Siberian baby tops 17 lbs.


Newly born Nadezhda Khalina gets weighed on Wednesday.S
 (The Spokesman-Review)
Associated Press The Spokesman-Review

MOSCOW – A small Russian city just got a really big addition: a 17-pound, 1-ounce, baby whose mother had already delivered 11 children.

Tatiana Khalina, 42, delivered the girl by Caesarean section at a maternity clinic in Aleisk, a town of 30,000 people in the Altai region in southern Siberia, a nurse at the clinic said Thursday.
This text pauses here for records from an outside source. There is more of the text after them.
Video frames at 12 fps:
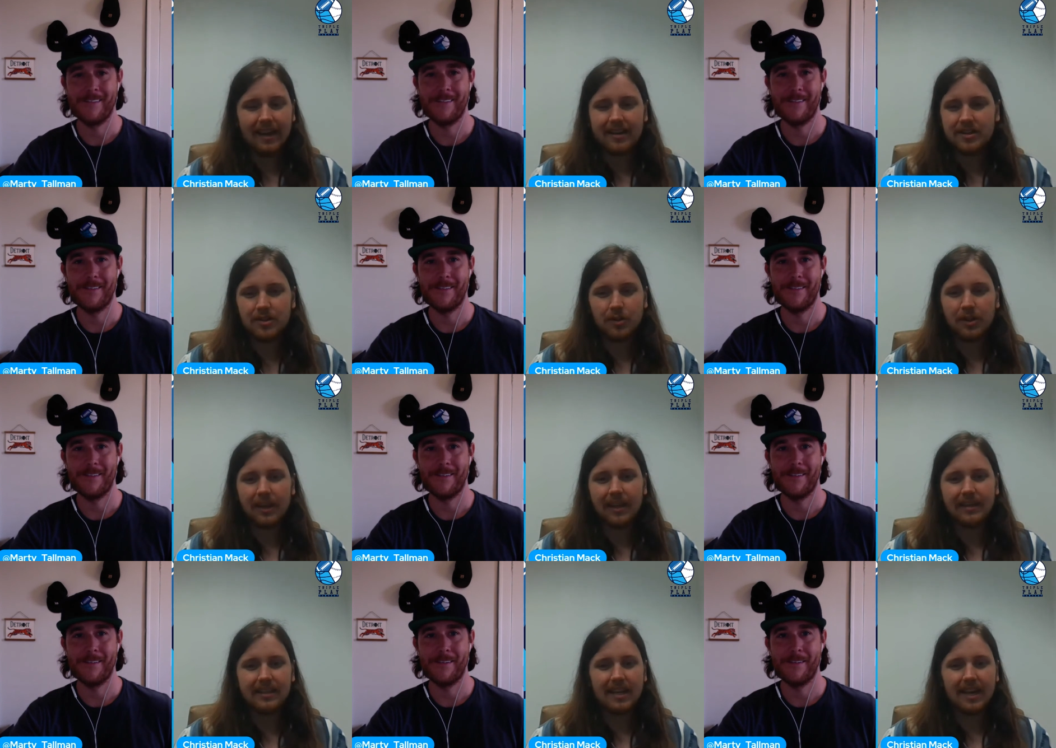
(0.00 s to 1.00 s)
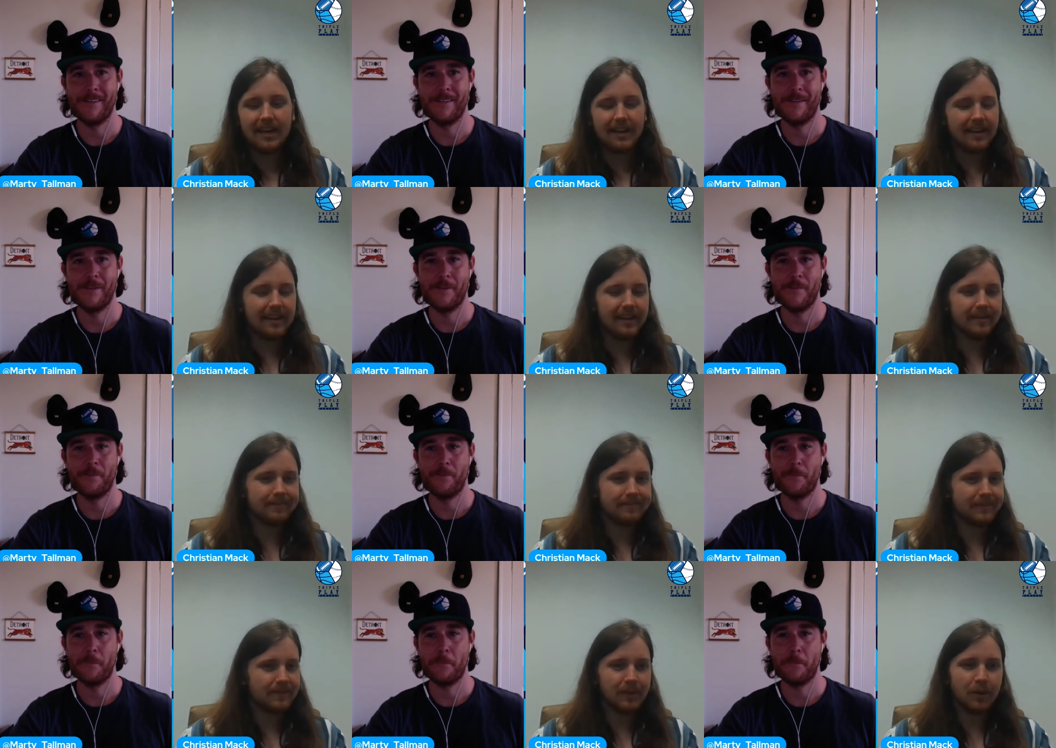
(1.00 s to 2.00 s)
Speaker 1: I just don't think it's that.
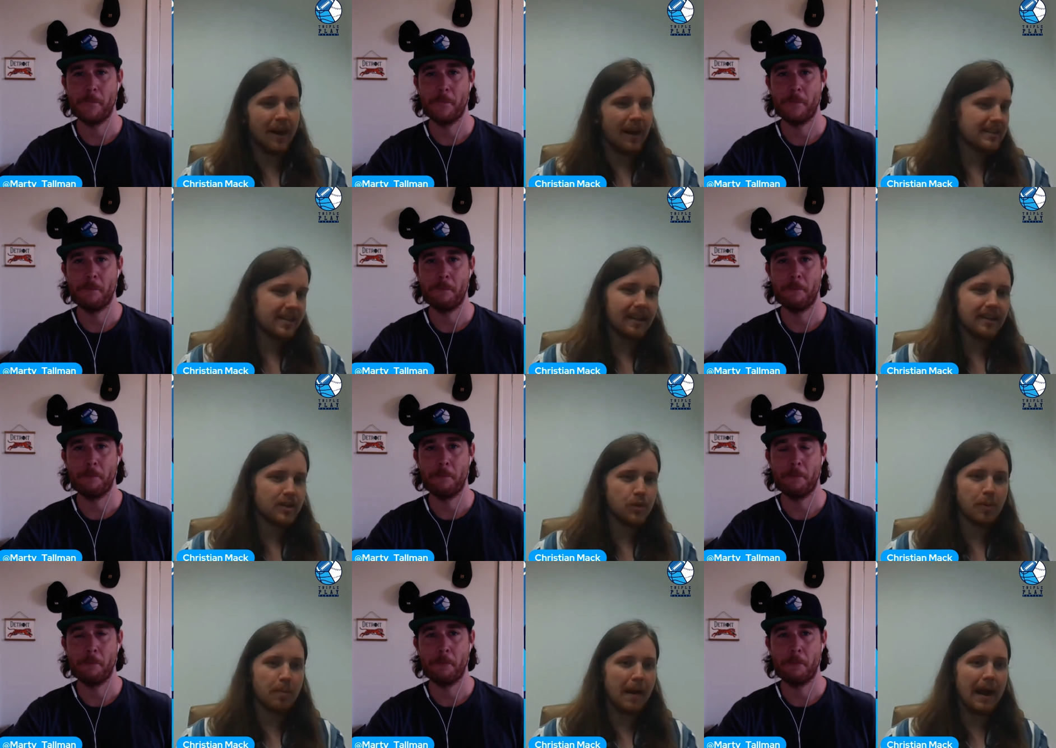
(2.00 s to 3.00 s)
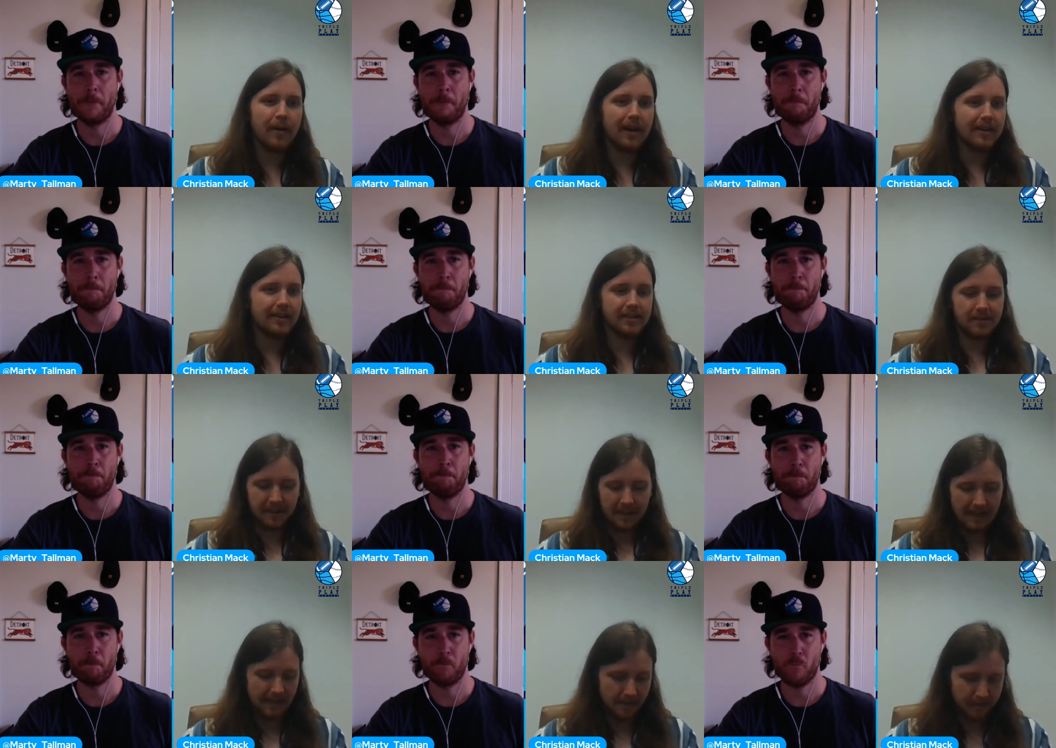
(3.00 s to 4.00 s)
Uh, you're right. It's not a super powerhouse of a
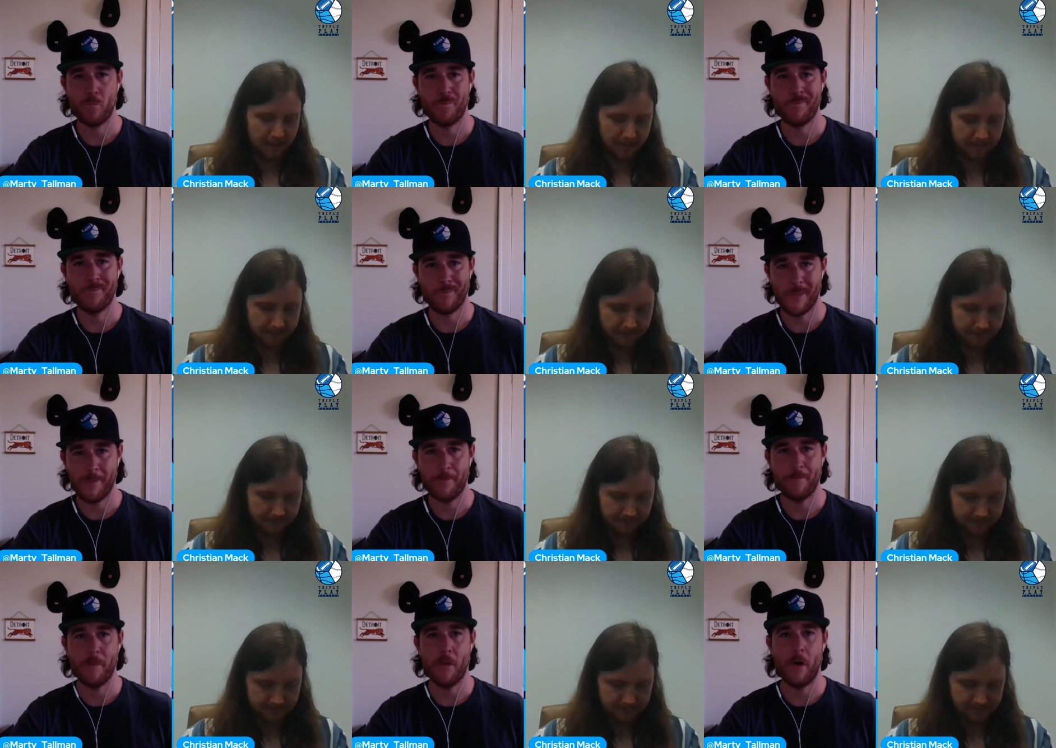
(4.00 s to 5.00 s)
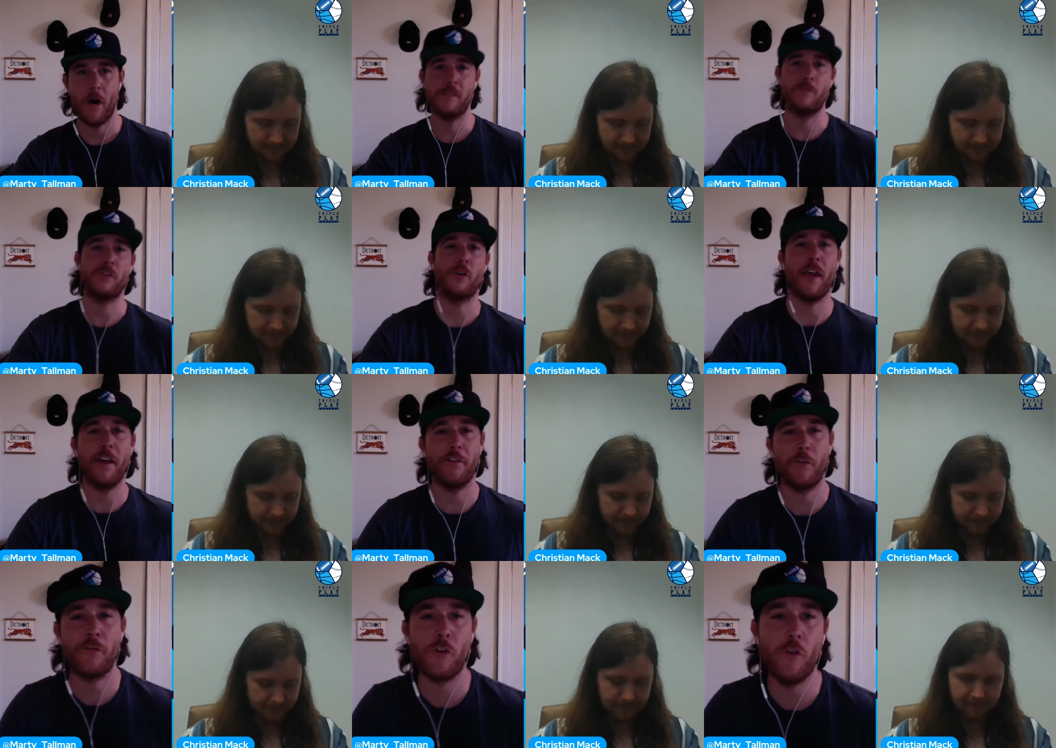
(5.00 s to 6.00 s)
lineup. Yeah. Awesome. So yeah, so
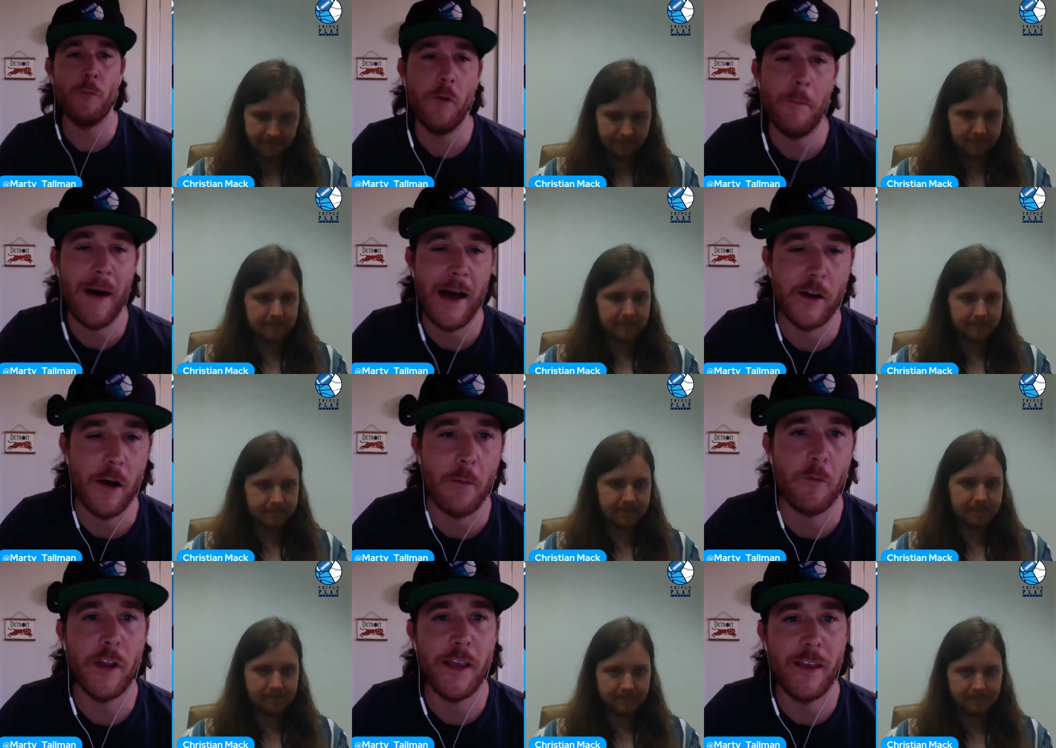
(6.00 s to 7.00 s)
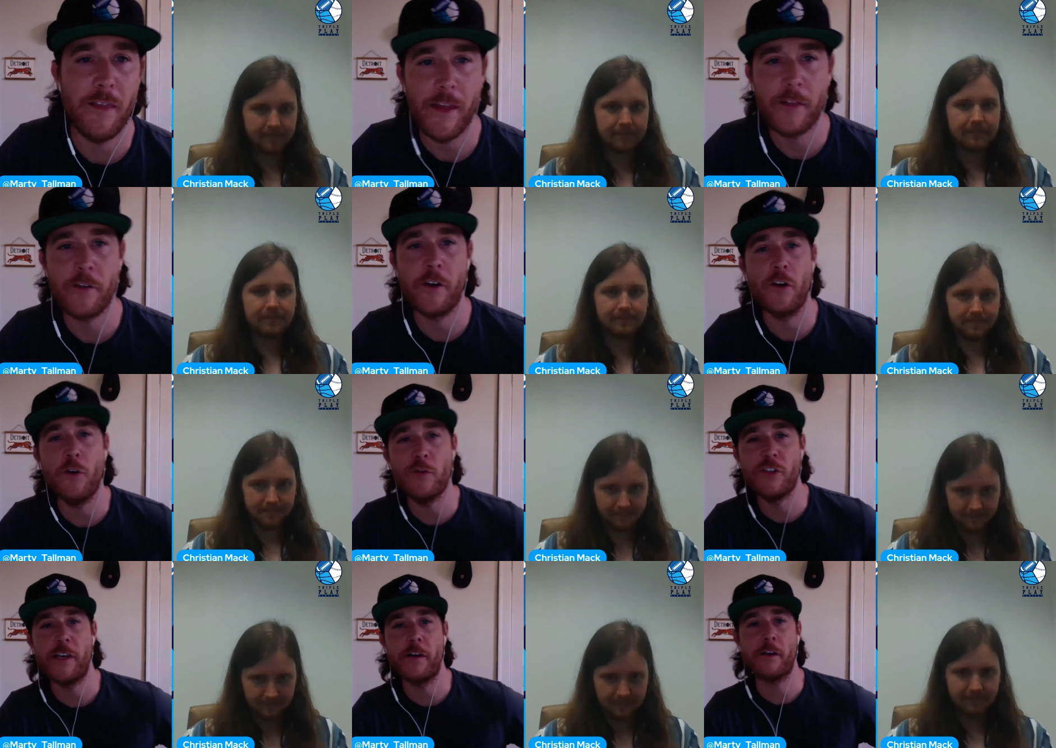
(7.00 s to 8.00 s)
Speaker 2: Skubal, Montgomery, and then
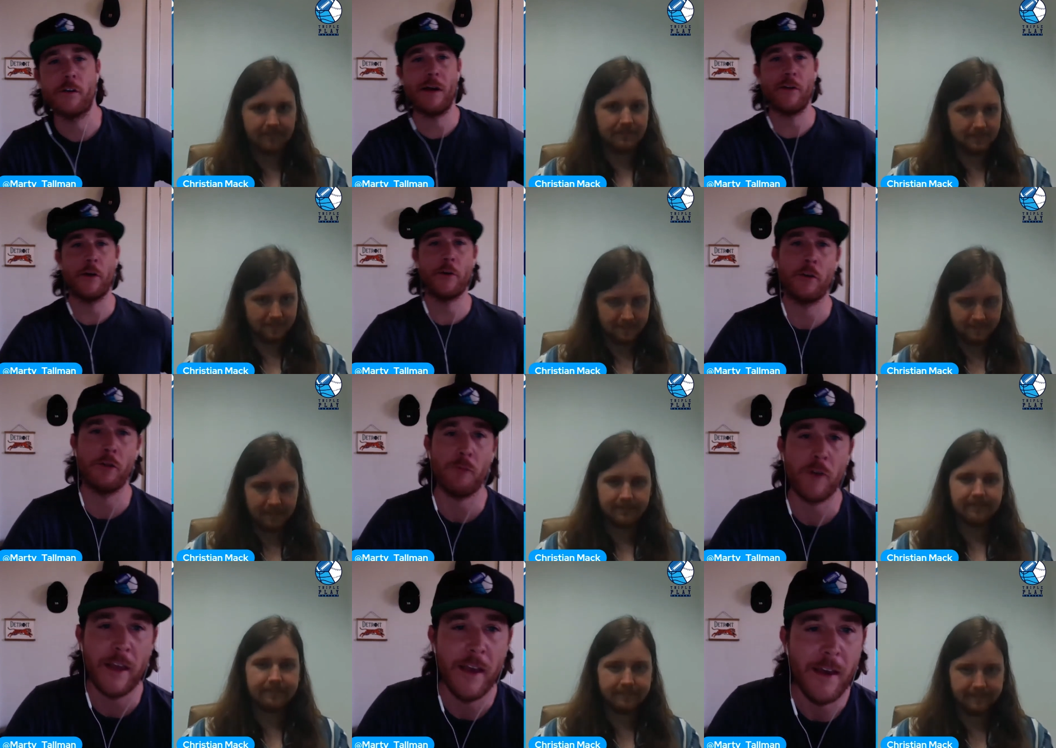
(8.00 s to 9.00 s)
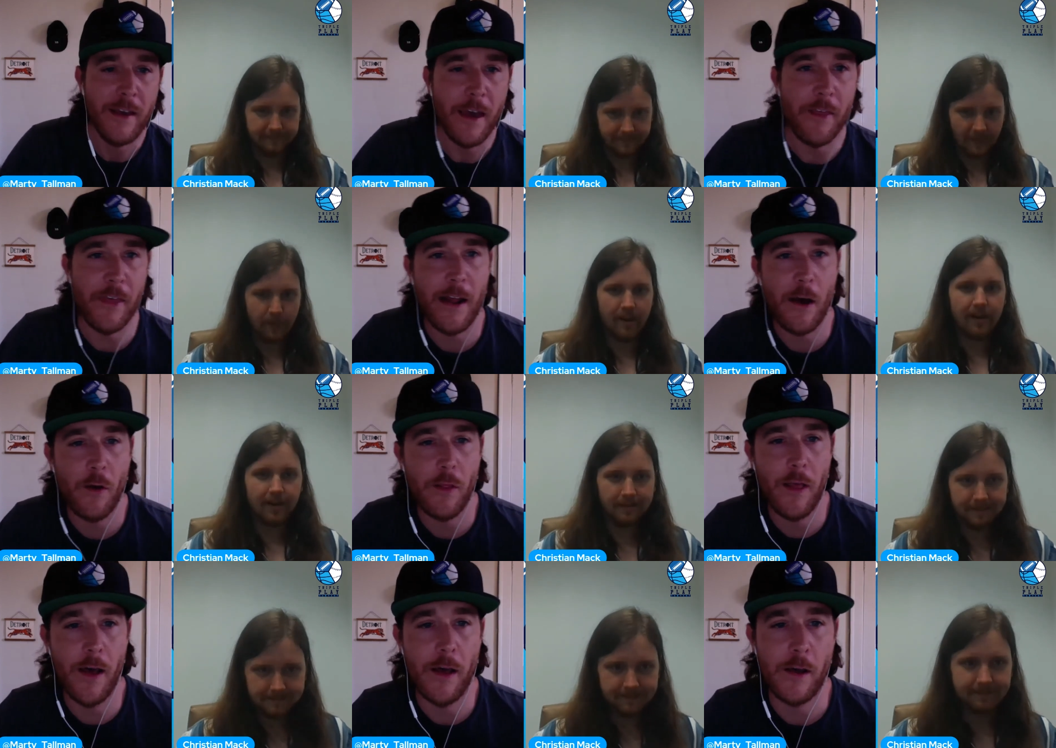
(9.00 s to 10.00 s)
Kikuchi and round out your three. And then I'll
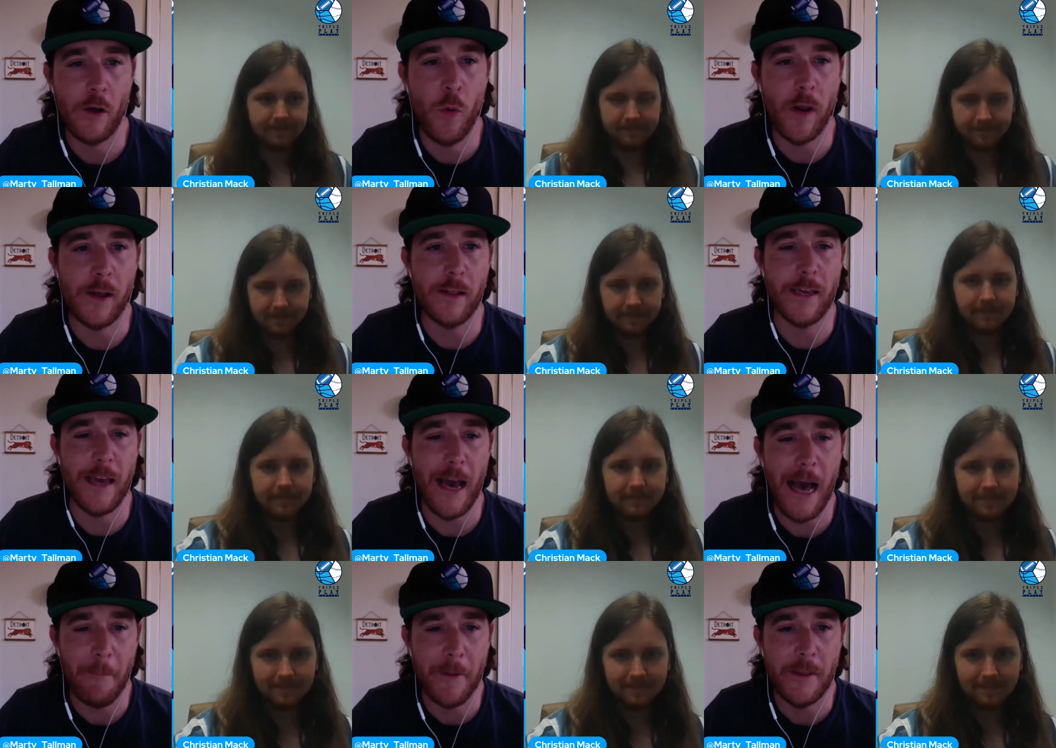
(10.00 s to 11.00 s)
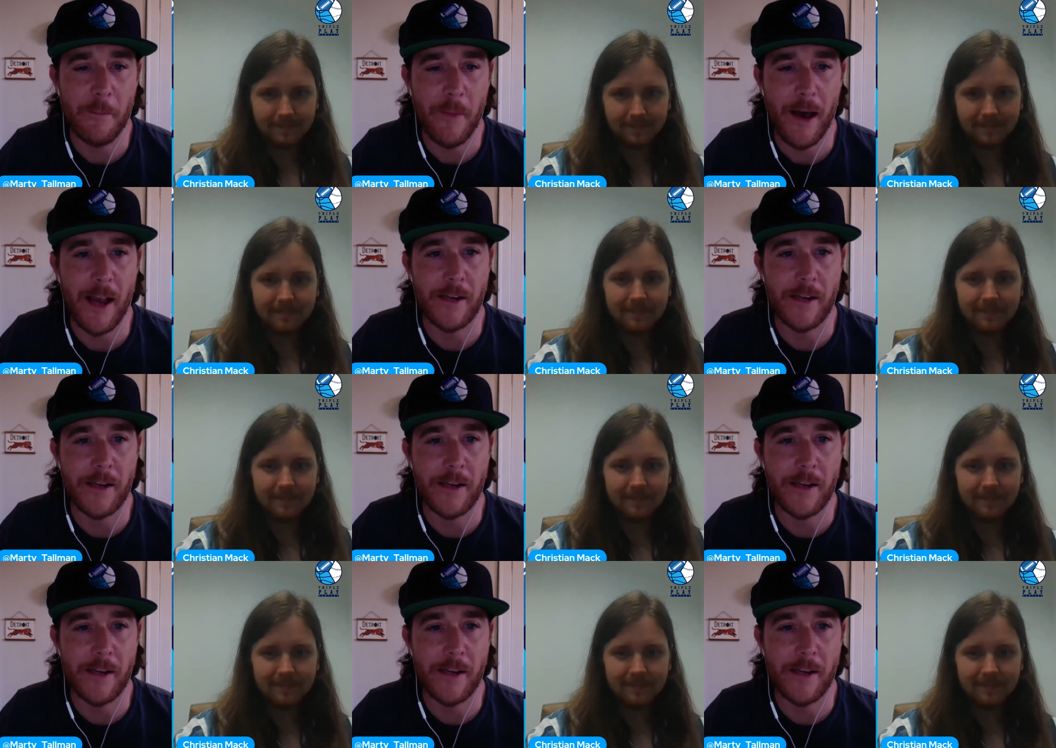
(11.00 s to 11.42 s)
uh, quickly hop into mine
The nurse, Svetlana Gildeyeva, said the Sept. 17 birth went smoothly, and mother and the child were fine. She said the baby, Nadezhda, was transferred from the small clinic to a maternity hospital in Barnaul, a larger city. The girl was feeling well and developing normally, according to the hospital.

The daily Moskovsky Komsomolets quoted the local social services chief, Marina Alistratova, as saying the family had modest means. She said Khalina’s husband was on contract with a military unit.

An average weight for newborn babies is about 7 pounds, 1 ounce, according to international statistics. The Guinness Book of World Records says the heaviest baby ever was born in the United States in 1879. It weighed 23 pounds, 12 ounces and died 11 hours after birth. Guinness says the heaviest surviving baby was born in 1955 in Italy, weighing in at 22 pounds, 8 ounces.